The stock market, which is near all-time highs, certainly isn’t sending out any recession warnings. And the stock market — specifically the Standard & Poor’s 500 Index SPX, +0.82%  — is one of the 10 components of the index of leading economic Indicators.

Historically, the bond market has been a better predictor of turns in the economy. As Nobel-prize-winning economist Paul Samuelson famously quipped, the stock market has predicted nine of the past five recessions.
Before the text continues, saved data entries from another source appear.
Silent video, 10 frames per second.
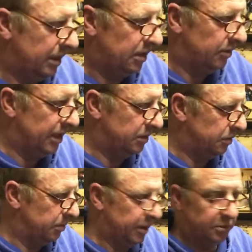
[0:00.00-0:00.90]
like the wrench
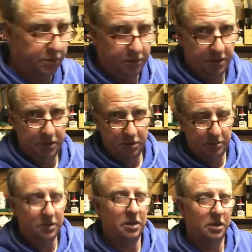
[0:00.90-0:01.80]
with a bit of music on,
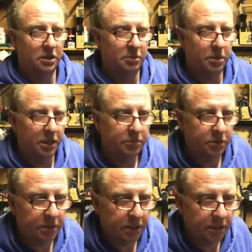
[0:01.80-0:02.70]
but you're not allowed to play
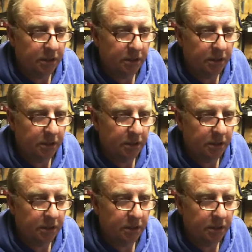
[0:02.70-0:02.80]
music.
“Economists wish they were that good,” Bianco said, referring to the chronic failure on the part of dismal scientists, including those at the Fed, to forecast recession.

Not on board

It’s doesn’t sound as if members of the Federal Open Market Committee are on board with another rate cut right now.

Presidents Eric Rosengren of the Boston Fed and Kansas City’s Esther George dissented from the July decision to lower the benchmark rate. St. Louis Fed President James Bullard, who had dissented in June because he favored a rate cut at that time, indicated he might prefer to wait to see the effects of the July rate cut before taking additional action.

And, according to the minutes from the July 31 meeting, released on Wednesday, “a couple of participants” (two?) would have preferred a 50 basis point cut” in the funds rate while “several participants” (three?) favored no change in policy.

“Most participants” viewed a quarter-point cut as a form of insurance against a further decline in inflation from the Fed’s 2% target and, echoing Powell’s description, as a “mid-cycle adjustment” in response to downside risks from weaker global growth and uncertainty surrounding trade policy.

It’s not as if the financial markets are always pushing for a fix.

“From 2009 to 2015, the fed funds futures market was pricing in rate hikes, and the stock market was fine with it,” Bianco said. “The idea that the stock market is a junkie, that it will want more, more, more until it kills itself from an overdose is wrong.”

It is only when the Fed became the outlier, raising rates late last year, that the bond market started clamoring for rate cuts, he said. “This is the first time in the last 50 years that both the fed funds rate and three-month T-bill rate TMUBMUSD03M, -0.39%   are the highest of any developed country.”

So don’t think of it as the Fed taking an oath of fealty to financial markets. Think of it as the markets conveying vital information that will guide the Fed in the conduct of policy.